Exercise prompt — All entries below are to be set down again exactly as given.

Input records —
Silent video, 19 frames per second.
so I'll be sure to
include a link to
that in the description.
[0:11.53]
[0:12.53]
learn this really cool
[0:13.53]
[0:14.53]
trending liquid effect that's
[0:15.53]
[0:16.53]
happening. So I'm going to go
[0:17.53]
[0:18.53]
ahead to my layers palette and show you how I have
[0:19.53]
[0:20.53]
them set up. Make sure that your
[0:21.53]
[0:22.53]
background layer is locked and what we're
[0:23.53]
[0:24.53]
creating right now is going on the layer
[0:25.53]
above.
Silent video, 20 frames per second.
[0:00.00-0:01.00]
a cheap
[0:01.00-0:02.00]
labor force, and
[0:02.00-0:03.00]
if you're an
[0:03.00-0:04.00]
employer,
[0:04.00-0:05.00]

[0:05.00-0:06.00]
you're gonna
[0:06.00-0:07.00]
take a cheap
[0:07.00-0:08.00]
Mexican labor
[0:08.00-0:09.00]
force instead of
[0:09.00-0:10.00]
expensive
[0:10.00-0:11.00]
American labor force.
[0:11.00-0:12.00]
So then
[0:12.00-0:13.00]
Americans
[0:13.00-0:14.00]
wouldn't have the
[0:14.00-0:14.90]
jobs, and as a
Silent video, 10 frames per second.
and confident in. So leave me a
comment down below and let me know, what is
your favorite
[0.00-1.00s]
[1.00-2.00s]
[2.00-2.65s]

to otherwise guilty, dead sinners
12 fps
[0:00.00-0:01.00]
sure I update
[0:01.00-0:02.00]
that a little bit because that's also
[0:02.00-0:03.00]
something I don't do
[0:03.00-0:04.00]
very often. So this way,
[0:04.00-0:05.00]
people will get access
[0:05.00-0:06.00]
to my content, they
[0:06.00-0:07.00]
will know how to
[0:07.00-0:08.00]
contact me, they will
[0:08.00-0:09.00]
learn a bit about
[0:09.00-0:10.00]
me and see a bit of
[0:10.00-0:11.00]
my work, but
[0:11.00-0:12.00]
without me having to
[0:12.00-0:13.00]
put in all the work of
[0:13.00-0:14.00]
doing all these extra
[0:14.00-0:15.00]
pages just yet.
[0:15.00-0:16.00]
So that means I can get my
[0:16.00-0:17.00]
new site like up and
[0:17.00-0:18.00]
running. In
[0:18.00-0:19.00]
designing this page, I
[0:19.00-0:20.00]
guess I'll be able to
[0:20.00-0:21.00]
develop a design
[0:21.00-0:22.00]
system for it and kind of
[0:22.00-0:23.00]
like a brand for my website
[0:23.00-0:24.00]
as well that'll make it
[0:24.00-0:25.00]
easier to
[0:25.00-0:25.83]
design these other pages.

Your solution —
Silent video, 19 frames per second.
so I'll be sure to
include a link to
that in the description.
[0:11.53]
[0:12.53]
learn this really cool
[0:13.53]
[0:14.53]
trending liquid effect that's
[0:15.53]
[0:16.53]
happening. So I'm going to go
[0:17.53]
[0:18.53]
ahead to my layers palette and show you how I have
[0:19.53]
[0:20.53]
them set up. Make sure that your
[0:21.53]
[0:22.53]
background layer is locked and what we're
[0:23.53]
[0:24.53]
creating right now is going on the layer
[0:25.53]
above.
Silent video, 20 frames per second.
[0:00.00-0:01.00]
a cheap
[0:01.00-0:02.00]
labor force, and
[0:02.00-0:03.00]
if you're an
[0:03.00-0:04.00]
employer,
[0:04.00-0:05.00]

[0:05.00-0:06.00]
you're gonna
[0:06.00-0:07.00]
take a cheap
[0:07.00-0:08.00]
Mexican labor
[0:08.00-0:09.00]
force instead of
[0:09.00-0:10.00]
expensive
[0:10.00-0:11.00]
American labor force.
[0:11.00-0:12.00]
So then
[0:12.00-0:13.00]
Americans
[0:13.00-0:14.00]
wouldn't have the
[0:14.00-0:14.90]
jobs, and as a
Silent video, 10 frames per second.
and confident in. So leave me a
comment down below and let me know, what is
your favorite
[0.00-1.00s]
[1.00-2.00s]
[2.00-2.65s]

to otherwise guilty, dead sinners
12 fps
[0:00.00-0:01.00]
sure I update
[0:01.00-0:02.00]
that a little bit because that's also
[0:02.00-0:03.00]
something I don't do
[0:03.00-0:04.00]
very often. So this way,
[0:04.00-0:05.00]
people will get access
[0:05.00-0:06.00]
to my content, they
[0:06.00-0:07.00]
will know how to
[0:07.00-0:08.00]
contact me, they will
[0:08.00-0:09.00]
learn a bit about
[0:09.00-0:10.00]
me and see a bit of
[0:10.00-0:11.00]
my work, but
[0:11.00-0:12.00]
without me having to
[0:12.00-0:13.00]
put in all the work of
[0:13.00-0:14.00]
doing all these extra
[0:14.00-0:15.00]
pages just yet.
[0:15.00-0:16.00]
So that means I can get my
[0:16.00-0:17.00]
new site like up and
[0:17.00-0:18.00]
running. In
[0:18.00-0:19.00]
designing this page, I
[0:19.00-0:20.00]
guess I'll be able to
[0:20.00-0:21.00]
develop a design
[0:21.00-0:22.00]
system for it and kind of
[0:22.00-0:23.00]
like a brand for my website
[0:23.00-0:24.00]
as well that'll make it
[0:24.00-0:25.00]
easier to
[0:25.00-0:25.83]
design these other pages.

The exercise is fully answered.